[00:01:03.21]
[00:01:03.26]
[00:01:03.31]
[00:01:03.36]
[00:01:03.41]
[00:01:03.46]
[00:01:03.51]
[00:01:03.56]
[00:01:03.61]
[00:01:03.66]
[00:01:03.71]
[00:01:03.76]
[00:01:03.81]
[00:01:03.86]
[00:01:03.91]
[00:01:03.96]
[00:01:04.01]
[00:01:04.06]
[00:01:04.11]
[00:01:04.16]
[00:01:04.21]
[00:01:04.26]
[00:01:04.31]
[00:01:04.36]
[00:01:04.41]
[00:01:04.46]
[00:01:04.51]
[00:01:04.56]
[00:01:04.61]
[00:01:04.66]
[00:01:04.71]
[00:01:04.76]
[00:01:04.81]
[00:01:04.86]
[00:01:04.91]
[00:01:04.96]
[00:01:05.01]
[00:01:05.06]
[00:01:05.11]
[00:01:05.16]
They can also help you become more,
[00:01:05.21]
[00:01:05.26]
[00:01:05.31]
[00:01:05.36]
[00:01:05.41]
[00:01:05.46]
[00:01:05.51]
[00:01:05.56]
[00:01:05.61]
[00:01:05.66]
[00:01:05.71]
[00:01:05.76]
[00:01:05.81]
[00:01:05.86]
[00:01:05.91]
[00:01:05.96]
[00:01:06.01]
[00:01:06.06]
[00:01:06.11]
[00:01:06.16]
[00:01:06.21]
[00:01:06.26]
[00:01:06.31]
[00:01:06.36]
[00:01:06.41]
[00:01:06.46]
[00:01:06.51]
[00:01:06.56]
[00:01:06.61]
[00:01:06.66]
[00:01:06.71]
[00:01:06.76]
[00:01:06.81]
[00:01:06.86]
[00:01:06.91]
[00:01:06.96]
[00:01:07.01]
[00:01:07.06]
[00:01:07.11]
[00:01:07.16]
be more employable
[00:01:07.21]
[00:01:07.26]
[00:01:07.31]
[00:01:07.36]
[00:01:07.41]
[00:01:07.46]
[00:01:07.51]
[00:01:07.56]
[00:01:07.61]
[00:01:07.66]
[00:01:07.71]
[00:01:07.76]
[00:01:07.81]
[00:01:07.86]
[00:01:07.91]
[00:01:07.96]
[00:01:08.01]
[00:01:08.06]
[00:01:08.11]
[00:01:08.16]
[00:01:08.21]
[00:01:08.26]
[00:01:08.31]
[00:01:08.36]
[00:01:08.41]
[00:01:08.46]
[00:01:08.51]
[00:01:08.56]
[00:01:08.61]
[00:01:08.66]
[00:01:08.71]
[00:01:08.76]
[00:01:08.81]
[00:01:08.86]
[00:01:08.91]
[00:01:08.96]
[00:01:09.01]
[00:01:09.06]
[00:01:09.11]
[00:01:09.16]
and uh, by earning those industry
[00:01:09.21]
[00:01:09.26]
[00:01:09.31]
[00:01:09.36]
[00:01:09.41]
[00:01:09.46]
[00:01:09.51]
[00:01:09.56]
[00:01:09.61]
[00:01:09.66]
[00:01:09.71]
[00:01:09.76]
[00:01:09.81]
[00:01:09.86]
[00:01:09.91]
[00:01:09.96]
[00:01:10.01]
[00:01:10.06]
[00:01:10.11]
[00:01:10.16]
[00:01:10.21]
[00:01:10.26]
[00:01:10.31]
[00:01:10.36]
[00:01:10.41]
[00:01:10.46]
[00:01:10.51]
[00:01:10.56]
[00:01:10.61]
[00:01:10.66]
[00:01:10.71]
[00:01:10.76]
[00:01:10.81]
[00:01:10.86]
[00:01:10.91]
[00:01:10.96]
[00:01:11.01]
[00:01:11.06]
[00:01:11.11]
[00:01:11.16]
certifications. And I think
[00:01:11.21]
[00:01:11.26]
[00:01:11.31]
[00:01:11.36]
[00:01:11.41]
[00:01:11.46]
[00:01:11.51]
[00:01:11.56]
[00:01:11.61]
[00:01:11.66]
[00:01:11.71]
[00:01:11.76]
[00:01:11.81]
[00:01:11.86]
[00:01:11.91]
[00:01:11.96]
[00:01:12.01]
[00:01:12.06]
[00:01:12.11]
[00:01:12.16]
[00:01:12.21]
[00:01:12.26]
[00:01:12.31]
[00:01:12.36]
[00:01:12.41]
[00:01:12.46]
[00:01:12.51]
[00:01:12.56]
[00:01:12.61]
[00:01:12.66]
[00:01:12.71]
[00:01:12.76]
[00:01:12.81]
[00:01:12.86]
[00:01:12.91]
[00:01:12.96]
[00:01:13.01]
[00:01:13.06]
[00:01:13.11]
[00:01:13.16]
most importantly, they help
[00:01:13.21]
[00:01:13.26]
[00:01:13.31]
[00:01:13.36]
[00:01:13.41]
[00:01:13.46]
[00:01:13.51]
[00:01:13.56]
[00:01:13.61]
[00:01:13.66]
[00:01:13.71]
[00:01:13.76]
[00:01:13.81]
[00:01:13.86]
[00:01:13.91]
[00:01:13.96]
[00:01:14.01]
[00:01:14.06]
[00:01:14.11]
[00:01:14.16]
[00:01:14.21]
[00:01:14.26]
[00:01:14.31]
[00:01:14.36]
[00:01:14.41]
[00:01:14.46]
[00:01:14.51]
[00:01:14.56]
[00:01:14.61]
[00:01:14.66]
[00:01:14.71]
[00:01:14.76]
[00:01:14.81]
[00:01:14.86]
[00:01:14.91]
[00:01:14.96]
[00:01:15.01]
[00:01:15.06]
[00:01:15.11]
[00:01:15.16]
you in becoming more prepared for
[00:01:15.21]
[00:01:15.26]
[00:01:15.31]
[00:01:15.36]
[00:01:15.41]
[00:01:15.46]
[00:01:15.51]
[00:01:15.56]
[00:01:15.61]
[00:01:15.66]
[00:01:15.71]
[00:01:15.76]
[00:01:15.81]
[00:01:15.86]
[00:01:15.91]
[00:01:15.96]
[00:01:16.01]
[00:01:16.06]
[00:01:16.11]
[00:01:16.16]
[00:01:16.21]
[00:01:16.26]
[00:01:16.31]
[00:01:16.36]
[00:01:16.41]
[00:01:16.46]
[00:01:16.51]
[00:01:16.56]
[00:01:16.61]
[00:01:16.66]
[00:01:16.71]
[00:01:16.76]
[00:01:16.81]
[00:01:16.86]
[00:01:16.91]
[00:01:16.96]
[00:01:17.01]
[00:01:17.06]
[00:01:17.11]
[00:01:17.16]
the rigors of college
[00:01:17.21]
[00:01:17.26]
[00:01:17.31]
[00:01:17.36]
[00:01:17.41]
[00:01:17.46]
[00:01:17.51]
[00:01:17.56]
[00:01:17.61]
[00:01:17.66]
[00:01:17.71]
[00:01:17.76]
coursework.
★ ★ ★ ★
■ **Exercise description**
All lines from the line containing "[00:01:17.51]" through the end of the listing above are to be duplicated exactly; include both ends and nothing further.

■ **Answer space**
[00:01:17.51]
[00:01:17.56]
[00:01:17.61]
[00:01:17.66]
[00:01:17.71]
[00:01:17.76]
coursework.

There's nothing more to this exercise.